## THE PROBLEM
Starting at the line below that contains "[00:00:09.87]" and ending at the line that contains "[00:00:10.73]", retype each line exactly as it stands, but omit the pictures.

+++ DATA FOR REVIEW

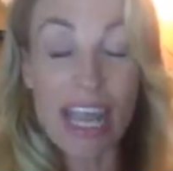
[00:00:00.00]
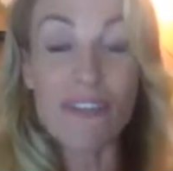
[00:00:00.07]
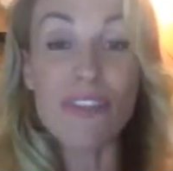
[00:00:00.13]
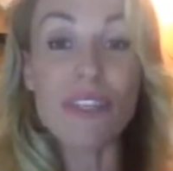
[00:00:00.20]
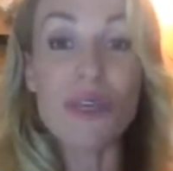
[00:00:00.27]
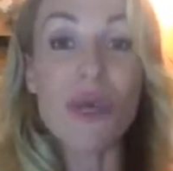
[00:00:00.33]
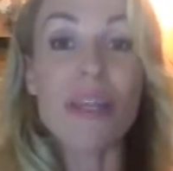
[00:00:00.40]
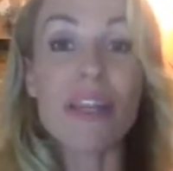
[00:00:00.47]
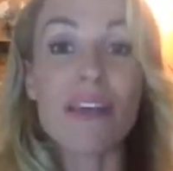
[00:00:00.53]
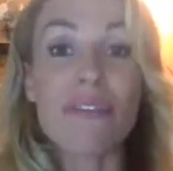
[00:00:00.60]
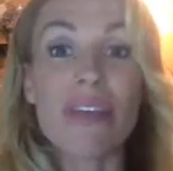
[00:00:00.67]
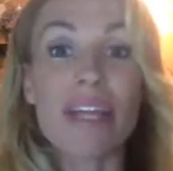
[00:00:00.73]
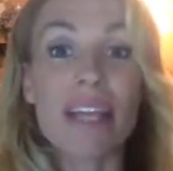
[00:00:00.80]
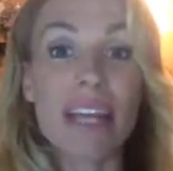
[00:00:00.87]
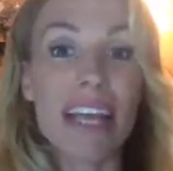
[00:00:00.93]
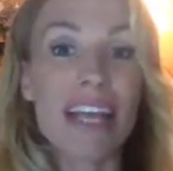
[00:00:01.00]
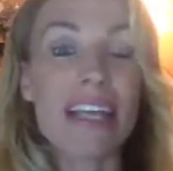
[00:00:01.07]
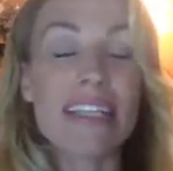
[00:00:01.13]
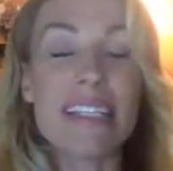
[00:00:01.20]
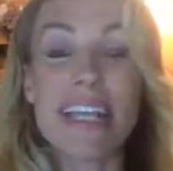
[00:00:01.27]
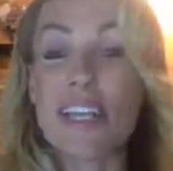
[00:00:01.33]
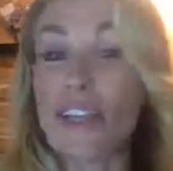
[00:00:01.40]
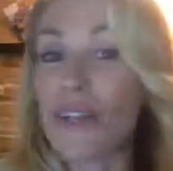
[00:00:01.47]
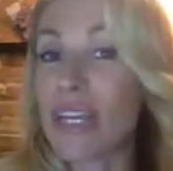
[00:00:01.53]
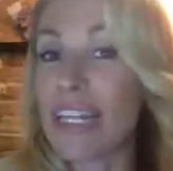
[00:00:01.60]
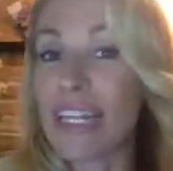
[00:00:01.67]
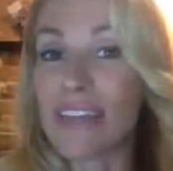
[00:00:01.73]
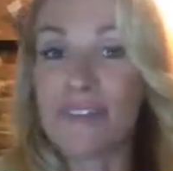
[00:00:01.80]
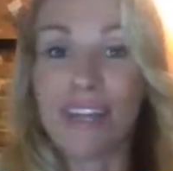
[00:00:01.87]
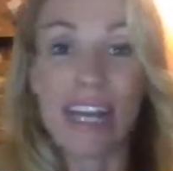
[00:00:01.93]
If you don't love it, like I said, you
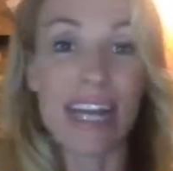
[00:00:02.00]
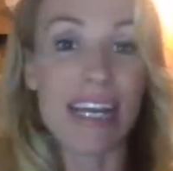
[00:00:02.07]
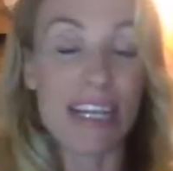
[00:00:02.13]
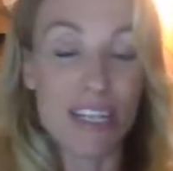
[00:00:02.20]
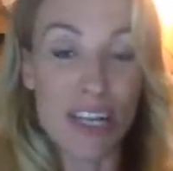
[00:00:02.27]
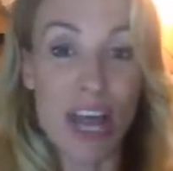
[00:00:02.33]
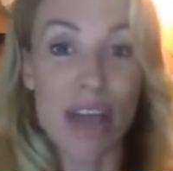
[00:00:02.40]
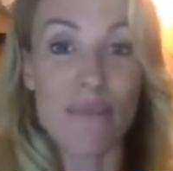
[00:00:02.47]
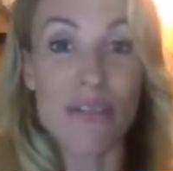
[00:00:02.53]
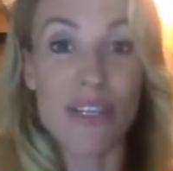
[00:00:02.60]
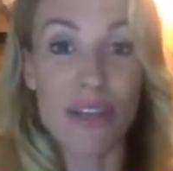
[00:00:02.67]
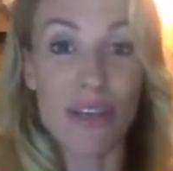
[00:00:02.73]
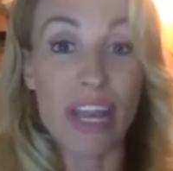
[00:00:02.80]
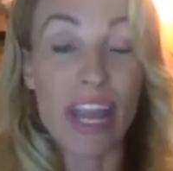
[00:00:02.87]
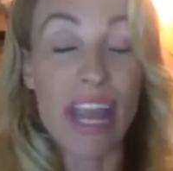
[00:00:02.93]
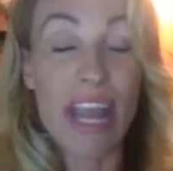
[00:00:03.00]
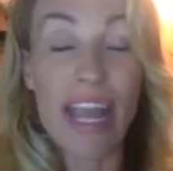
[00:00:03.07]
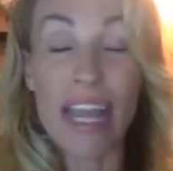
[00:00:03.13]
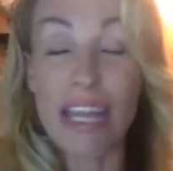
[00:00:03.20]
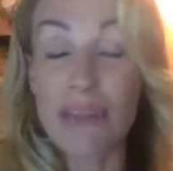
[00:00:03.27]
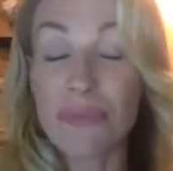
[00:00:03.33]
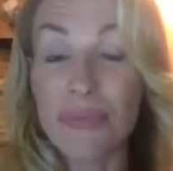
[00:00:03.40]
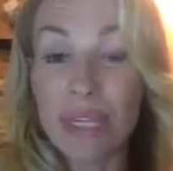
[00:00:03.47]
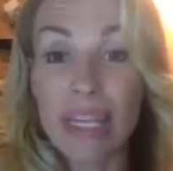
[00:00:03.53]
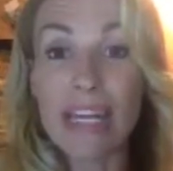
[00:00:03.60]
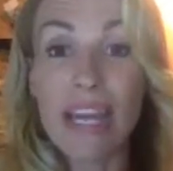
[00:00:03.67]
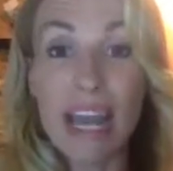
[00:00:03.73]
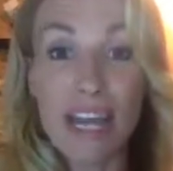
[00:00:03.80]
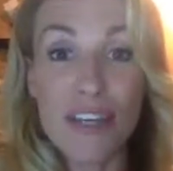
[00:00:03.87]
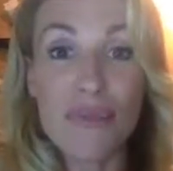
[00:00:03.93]
can leave it anytime. So
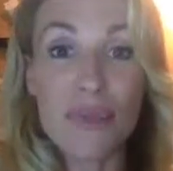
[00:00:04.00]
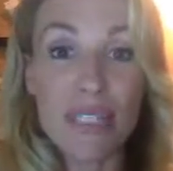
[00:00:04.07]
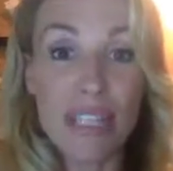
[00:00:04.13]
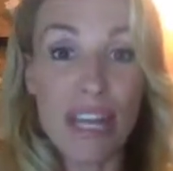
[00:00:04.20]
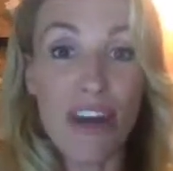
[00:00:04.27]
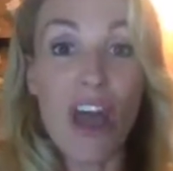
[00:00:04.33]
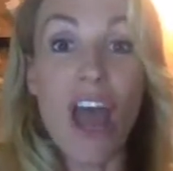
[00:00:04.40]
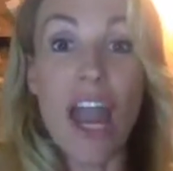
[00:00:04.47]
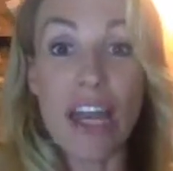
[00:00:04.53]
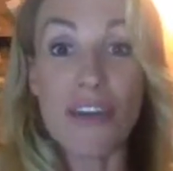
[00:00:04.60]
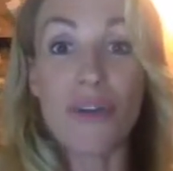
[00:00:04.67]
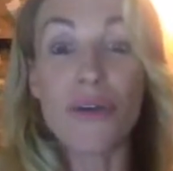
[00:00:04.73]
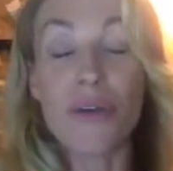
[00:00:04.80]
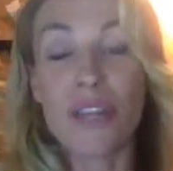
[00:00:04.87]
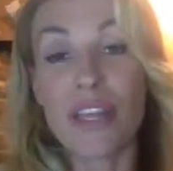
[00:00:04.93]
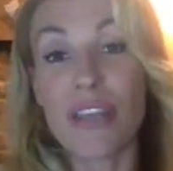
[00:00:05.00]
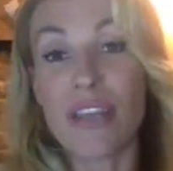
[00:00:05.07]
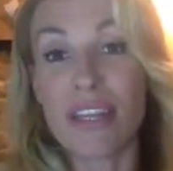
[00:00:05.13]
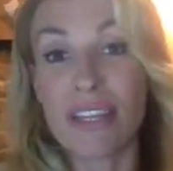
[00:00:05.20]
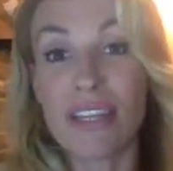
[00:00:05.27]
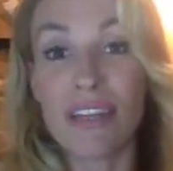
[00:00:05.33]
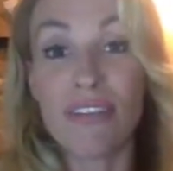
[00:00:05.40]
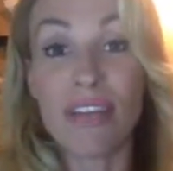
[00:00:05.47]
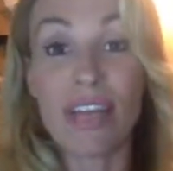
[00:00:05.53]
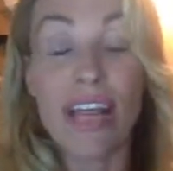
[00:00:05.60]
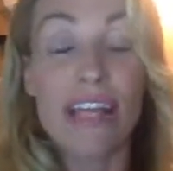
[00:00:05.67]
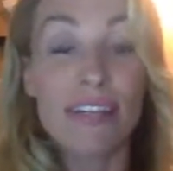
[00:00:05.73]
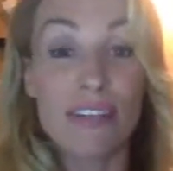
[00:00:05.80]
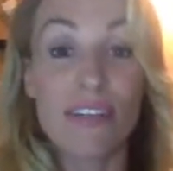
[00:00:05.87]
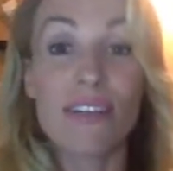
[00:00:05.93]
complete 100%. I know that you're going to love it.
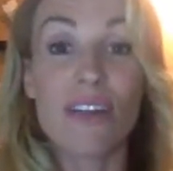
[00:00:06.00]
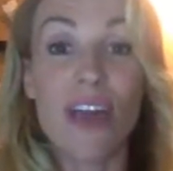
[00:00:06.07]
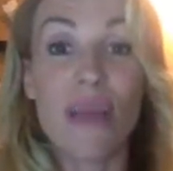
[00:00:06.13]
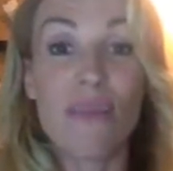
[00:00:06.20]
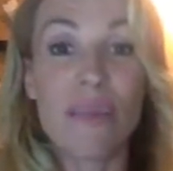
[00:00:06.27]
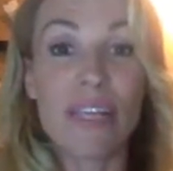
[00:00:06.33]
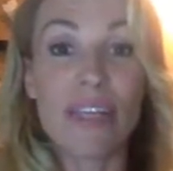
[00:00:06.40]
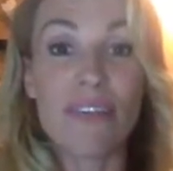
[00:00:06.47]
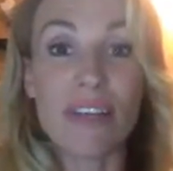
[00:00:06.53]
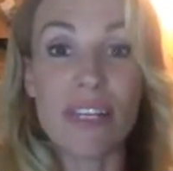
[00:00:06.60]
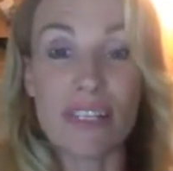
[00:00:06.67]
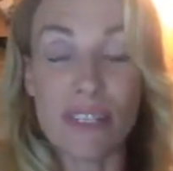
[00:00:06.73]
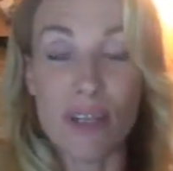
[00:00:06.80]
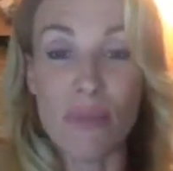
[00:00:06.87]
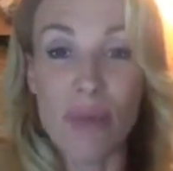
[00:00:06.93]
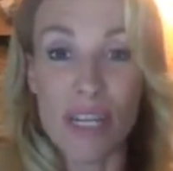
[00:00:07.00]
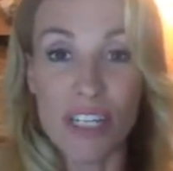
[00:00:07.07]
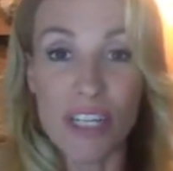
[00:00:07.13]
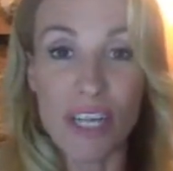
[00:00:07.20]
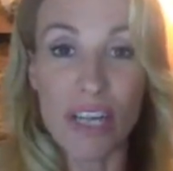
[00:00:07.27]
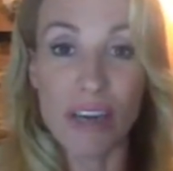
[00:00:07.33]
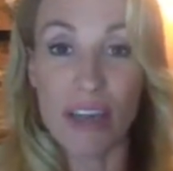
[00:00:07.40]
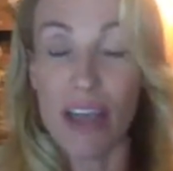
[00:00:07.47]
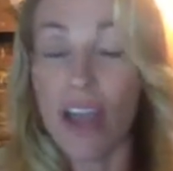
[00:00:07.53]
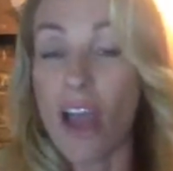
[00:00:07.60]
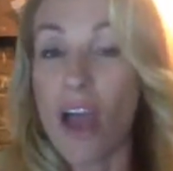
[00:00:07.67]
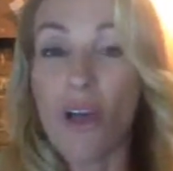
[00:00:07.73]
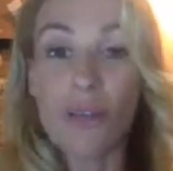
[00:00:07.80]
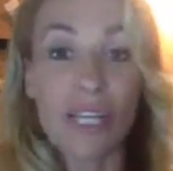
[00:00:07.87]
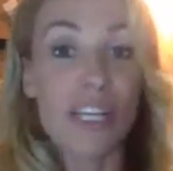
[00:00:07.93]
And I believe in it so much that
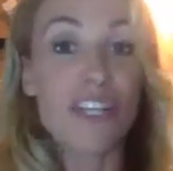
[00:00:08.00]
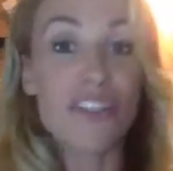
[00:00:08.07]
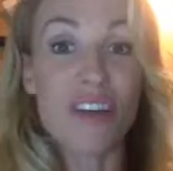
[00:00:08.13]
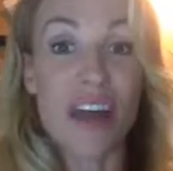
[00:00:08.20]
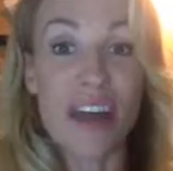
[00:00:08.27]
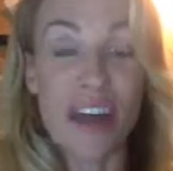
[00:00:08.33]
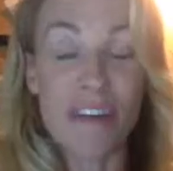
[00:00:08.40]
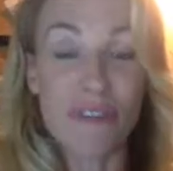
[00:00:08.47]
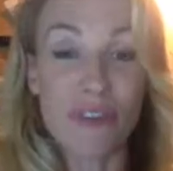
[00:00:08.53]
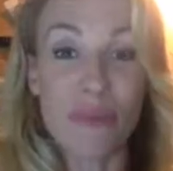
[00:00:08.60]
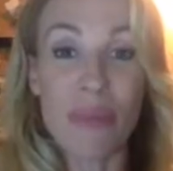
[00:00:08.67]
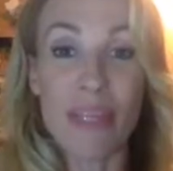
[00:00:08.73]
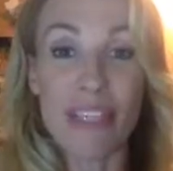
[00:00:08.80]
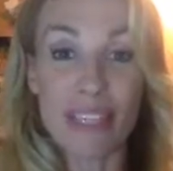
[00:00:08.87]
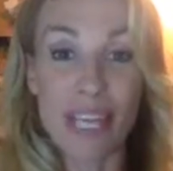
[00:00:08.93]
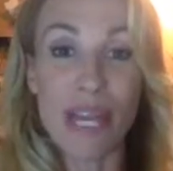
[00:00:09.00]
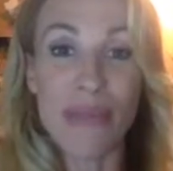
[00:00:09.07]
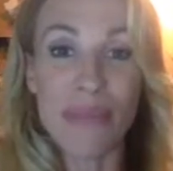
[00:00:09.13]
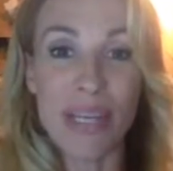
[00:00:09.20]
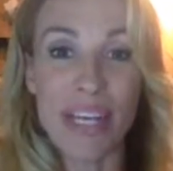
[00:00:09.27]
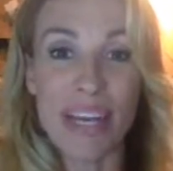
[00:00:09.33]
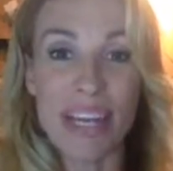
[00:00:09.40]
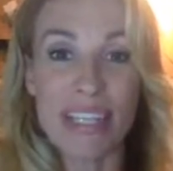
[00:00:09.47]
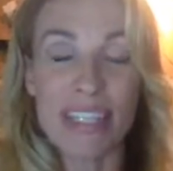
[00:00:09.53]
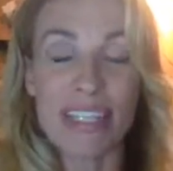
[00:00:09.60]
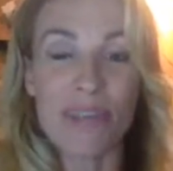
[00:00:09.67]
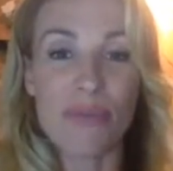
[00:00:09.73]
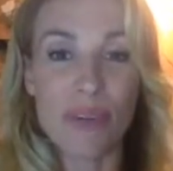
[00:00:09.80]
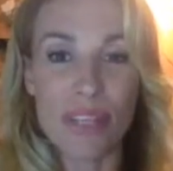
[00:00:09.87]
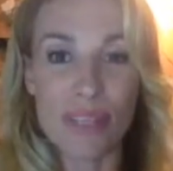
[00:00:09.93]
I'll let you try it out for a month, come in and
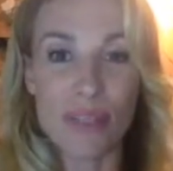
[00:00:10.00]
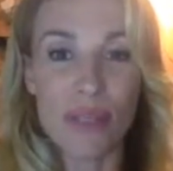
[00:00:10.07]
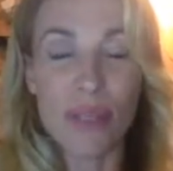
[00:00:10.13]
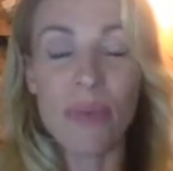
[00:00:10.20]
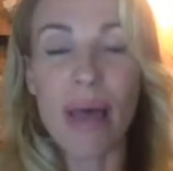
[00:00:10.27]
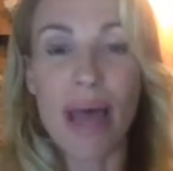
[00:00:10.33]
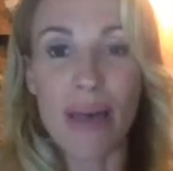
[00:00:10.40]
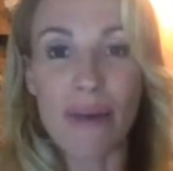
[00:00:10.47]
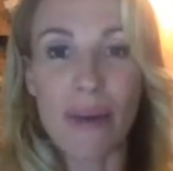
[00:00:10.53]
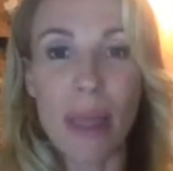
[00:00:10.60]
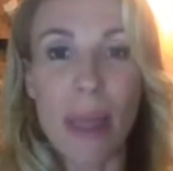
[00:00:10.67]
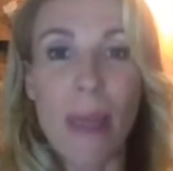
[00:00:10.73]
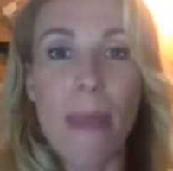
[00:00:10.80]
see what it's all about.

++++++

## REPLY
[00:00:09.87]
[00:00:09.93]
I'll let you try it out for a month, come in and
[00:00:10.00]
[00:00:10.07]
[00:00:10.13]
[00:00:10.20]
[00:00:10.27]
[00:00:10.33]
[00:00:10.40]
[00:00:10.47]
[00:00:10.53]
[00:00:10.60]
[00:00:10.67]
[00:00:10.73]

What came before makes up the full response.